A review by nothingforpomegranted
Clothes on Their Backs by Linda Grant

4.0

This captivating short novel contained so much beauty and so much depth. Linda Grant's writing is stunning and subtle as she explores the concepts of identity and how we present ourselves to the world.

Vivien's assertion at the end of the novel that a new dress might be "all it takes to make a new beginning" is profound, a neat and cozy summary of the ways that clothing defined the characters of this novel.

The story begins and ends with Vivien's red dress, simple and bold, a costume for her character after the trials she has endures. Vivien's parents are plain, dressed in brown and dowdy outfits that match the brown and dowdy apartment that they never leave. The contrast with Sandor Kovacs, Vivien's estranged uncle, the infamous West Indian slumlord, is vast, marked when he knocks on the door in an electric-blue suit and a watch with glistening diamonds, shining into the dull apartment. Clothing remains a powerful motif, the subject of stunning essay that someone should write one day.

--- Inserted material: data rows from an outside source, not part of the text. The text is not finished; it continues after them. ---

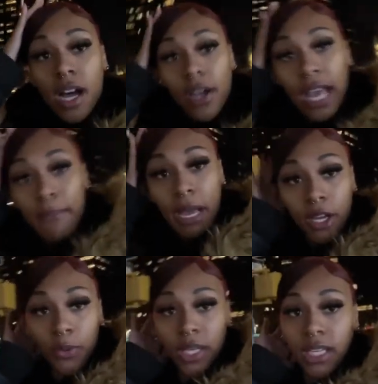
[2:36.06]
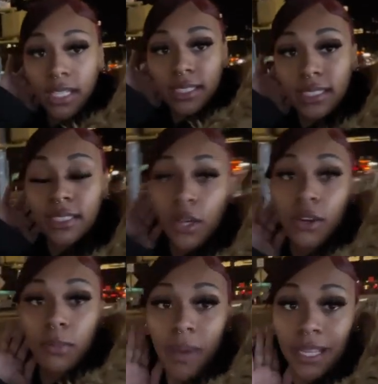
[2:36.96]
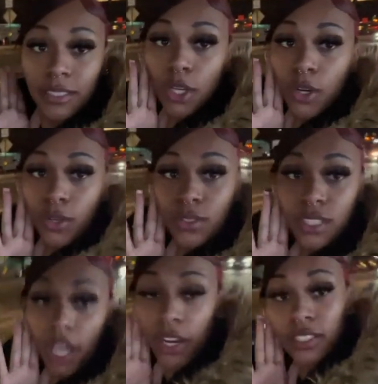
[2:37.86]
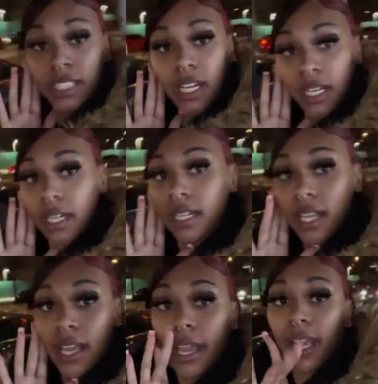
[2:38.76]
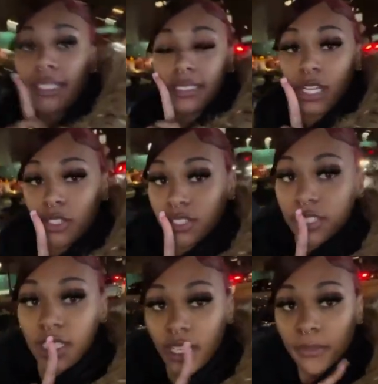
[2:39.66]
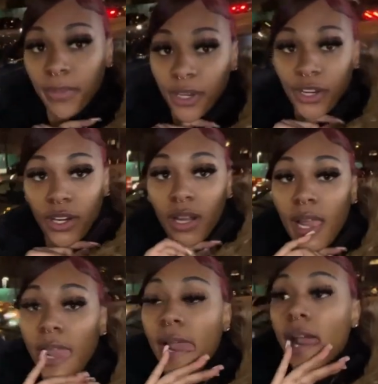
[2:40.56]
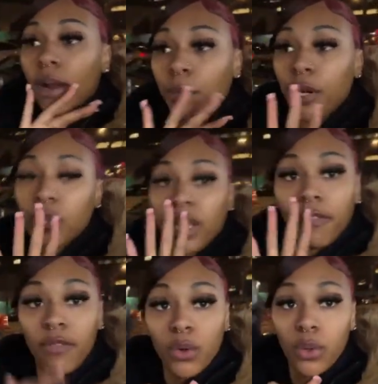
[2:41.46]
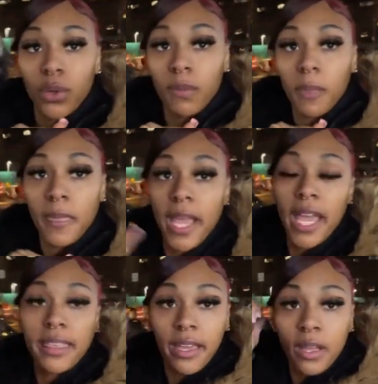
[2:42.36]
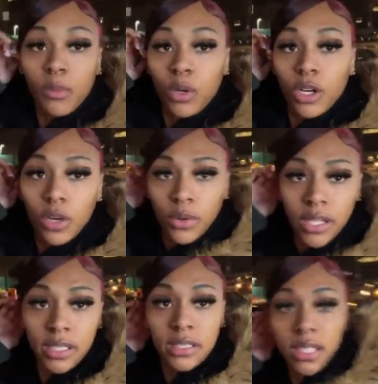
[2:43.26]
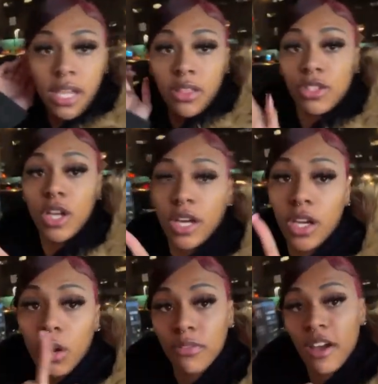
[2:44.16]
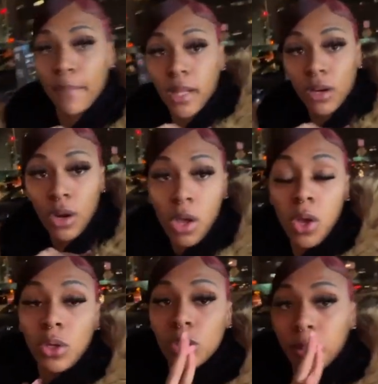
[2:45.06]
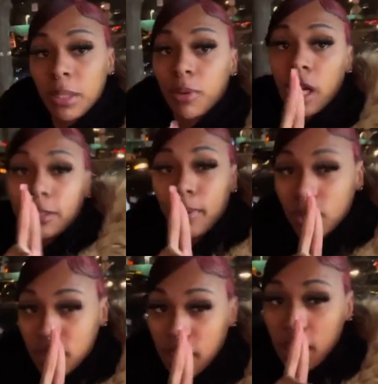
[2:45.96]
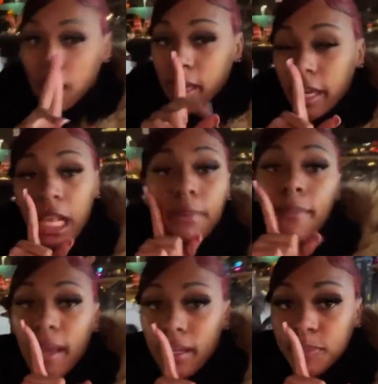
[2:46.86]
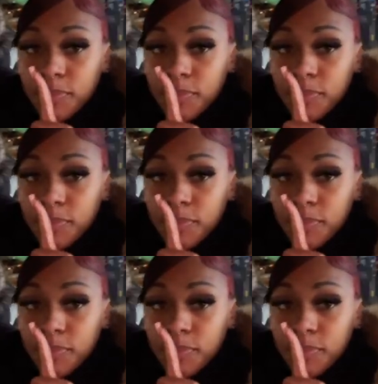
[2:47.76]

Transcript: Okay, my queen, so my toes are done, his nails are done, purr. We're going to get food, and then we're going to either Target or Five Below, so I'm gonna keep you guys posted, and I'll be back.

From Vivien's drab beginnings, we follow her into an exciting courtship and marriage to Alexander, remarkable in that it begins with no clothing at all. They are passionate, intellectual, and beautiful, a graceful relationship with the most bumbling of endings, a drama that reconciles Vivien with her showoffy uncle, who hires her to record his story, his memoirs, for posterity but mostly for his brother.

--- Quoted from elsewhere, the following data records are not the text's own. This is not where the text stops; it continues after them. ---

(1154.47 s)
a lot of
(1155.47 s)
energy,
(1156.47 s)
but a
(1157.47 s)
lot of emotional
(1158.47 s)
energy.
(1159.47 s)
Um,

As the story jumps back in time to Sandor and Ervin's village childhoods in Hungary, we experience a sort of reverse coming of age. As an adult, Vivien comes to understand herself, her father, her mother, and her uncle in the context of their surroundings, the impact of a community even generations after the surroundings have changed and community has disappeared.

This book is beautiful, powerful, and extraordinarily elegant, a Holocaust story, an immigrant story, a woman's story unlike any I've read before and undeniably significant.